Joe leaped at the phone and slapped in Harper's number, praying he'd answer.
He got the little recording that informed him the phone was not in use at this time. Harper had turned it off, to avoid it ringing as he stood watching outside Fulman's door.
But maybe Harper had heard the click, too. He had moved off the porch fast, backing against the wall. The door was flung open.
Stepping out onto the porch, Fulman looked down at Harper. The cats didn't see a gun. Fulman's hands hung loose.
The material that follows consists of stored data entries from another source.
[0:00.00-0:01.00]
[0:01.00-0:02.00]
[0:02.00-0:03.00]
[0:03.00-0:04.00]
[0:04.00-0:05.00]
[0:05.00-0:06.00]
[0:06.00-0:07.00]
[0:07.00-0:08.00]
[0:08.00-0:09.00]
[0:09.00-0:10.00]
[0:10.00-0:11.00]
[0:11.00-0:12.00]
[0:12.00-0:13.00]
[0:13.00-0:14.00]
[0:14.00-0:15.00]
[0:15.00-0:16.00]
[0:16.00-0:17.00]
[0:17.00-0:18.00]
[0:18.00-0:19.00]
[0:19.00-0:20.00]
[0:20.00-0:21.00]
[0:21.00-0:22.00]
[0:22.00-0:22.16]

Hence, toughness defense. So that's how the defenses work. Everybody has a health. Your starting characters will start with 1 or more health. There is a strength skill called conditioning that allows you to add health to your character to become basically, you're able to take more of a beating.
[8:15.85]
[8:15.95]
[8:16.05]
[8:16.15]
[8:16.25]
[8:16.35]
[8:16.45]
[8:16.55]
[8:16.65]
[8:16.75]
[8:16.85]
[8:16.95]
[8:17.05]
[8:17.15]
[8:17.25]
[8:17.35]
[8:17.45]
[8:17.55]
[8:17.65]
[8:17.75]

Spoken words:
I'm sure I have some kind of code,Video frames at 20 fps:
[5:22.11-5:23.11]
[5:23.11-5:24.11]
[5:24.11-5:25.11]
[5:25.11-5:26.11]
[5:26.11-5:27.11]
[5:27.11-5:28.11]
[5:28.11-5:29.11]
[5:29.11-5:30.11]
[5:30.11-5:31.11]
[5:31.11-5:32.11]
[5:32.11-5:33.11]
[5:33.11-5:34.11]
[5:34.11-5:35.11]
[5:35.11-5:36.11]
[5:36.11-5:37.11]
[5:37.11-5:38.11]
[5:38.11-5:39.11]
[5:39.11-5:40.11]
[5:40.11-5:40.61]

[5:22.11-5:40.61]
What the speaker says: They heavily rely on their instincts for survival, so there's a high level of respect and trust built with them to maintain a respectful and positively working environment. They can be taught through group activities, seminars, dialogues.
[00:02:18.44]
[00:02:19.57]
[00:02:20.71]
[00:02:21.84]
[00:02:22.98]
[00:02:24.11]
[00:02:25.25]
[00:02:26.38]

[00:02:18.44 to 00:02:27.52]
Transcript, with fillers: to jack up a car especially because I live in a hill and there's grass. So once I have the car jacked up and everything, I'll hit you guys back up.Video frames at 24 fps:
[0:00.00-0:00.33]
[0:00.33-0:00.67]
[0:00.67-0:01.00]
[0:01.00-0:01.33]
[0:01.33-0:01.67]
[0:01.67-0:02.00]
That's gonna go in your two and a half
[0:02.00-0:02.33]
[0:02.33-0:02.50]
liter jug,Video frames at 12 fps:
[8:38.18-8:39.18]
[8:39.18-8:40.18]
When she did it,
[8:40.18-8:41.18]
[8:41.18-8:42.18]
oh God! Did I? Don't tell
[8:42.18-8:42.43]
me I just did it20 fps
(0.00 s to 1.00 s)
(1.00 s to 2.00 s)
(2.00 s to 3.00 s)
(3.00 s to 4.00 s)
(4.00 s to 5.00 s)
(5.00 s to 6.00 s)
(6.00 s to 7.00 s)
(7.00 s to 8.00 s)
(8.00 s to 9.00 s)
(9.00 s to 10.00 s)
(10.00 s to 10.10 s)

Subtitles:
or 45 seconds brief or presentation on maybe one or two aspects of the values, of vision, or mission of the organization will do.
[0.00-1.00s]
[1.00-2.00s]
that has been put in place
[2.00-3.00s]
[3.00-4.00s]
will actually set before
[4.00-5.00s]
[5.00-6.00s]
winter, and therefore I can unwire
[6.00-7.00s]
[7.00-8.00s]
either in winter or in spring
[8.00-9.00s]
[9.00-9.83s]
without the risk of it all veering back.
"You remember me, Fulman. Captain Harper, Molena Point Police. I'd like to talk with you."
Fulman stepped back into the trailer. Harper moved in behind him. The door closed.
No sound came from within. The cats strained to hear. Joe made one more hasty call, whispering, then they fled down the hill, dragging the grocery bag, the plastic shining stark white in the darkness-it would look, to a casual observer, as if it was hurrying down under its own power; the cats would be only shadows. Backing down the hill, hauling it along together like a pair of bulldogs, their teeth piercing the plastic, the thin plastic tearing on rocks and bushes, they got it down at last between the boulders and into the mouth of the cave.
In the wind they heard no sound from up the hill, not Harper's voice or Fulman's. Whether the silence portended good, or signaled that Harper was in trouble, they had no way to know. Hauling the bag into the cave, they tried to gauge twenty feet, then to find, in the blackness, a crevice or niche in which to stash the evidence. Joe didn't like being so far beneath the earth. As they moved deeper still, all sounds from without faded to silence.